* ASSIGNMENT *
Everything in the entries is to be written out exactly, except for the pictures.
----
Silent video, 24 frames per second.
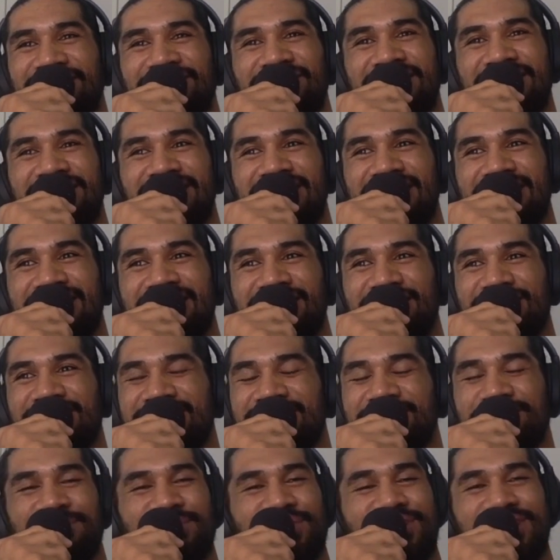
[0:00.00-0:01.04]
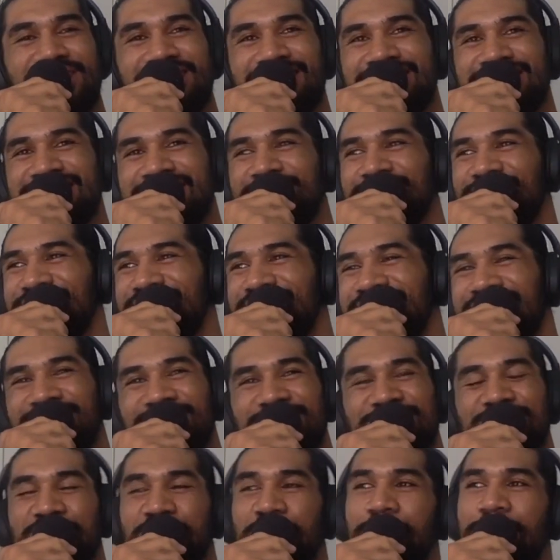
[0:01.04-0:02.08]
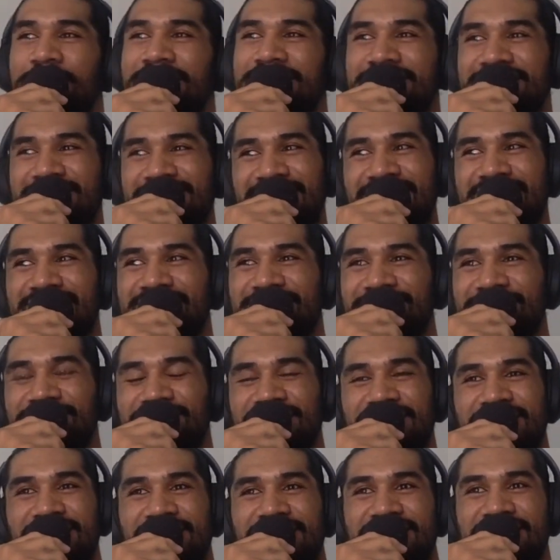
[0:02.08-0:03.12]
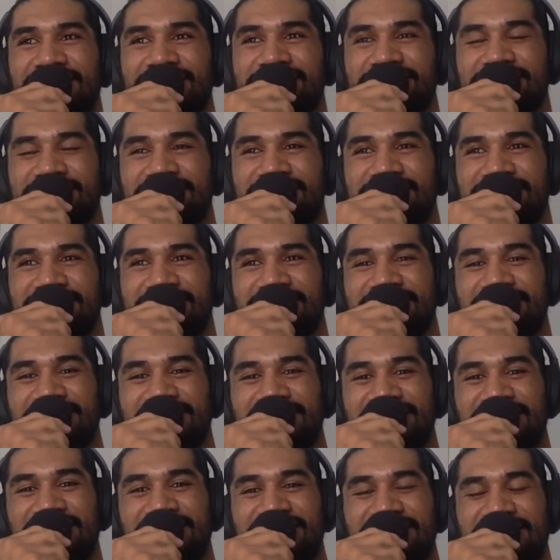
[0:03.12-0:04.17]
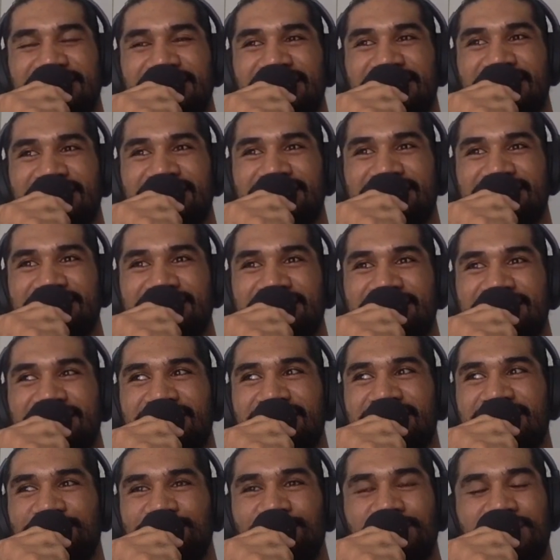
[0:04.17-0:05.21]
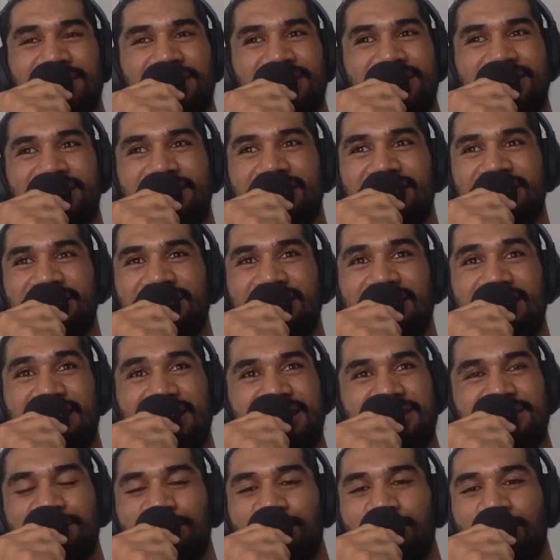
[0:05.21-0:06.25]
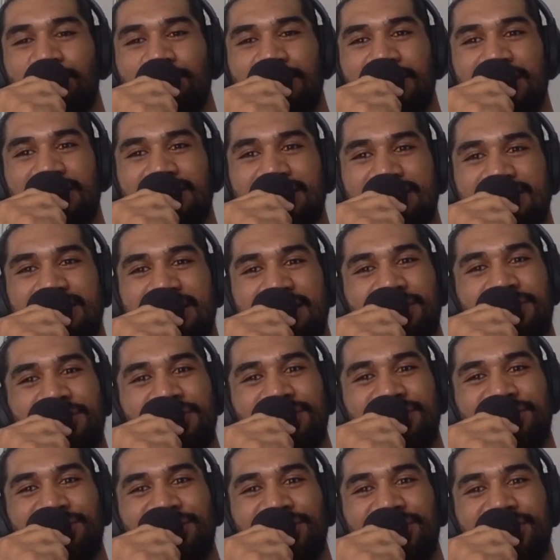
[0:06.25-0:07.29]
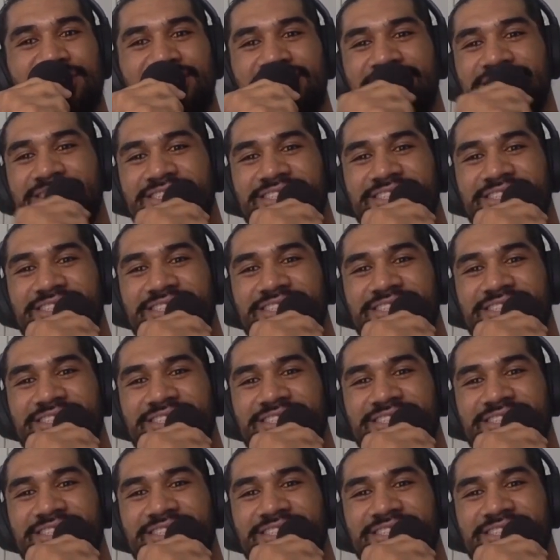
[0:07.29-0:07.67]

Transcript: But yeah, that was traumatic, But yeah, so that's why, and he taught me how to tackle and all that.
----
* WORKED SOLUTION *
Silent video, 24 frames per second.
[0:00.00-0:01.04]
[0:01.04-0:02.08]
[0:02.08-0:03.12]
[0:03.12-0:04.17]
[0:04.17-0:05.21]
[0:05.21-0:06.25]
[0:06.25-0:07.29]
[0:07.29-0:07.67]

Transcript: But yeah, that was traumatic, But yeah, so that's why, and he taught me how to tackle and all that.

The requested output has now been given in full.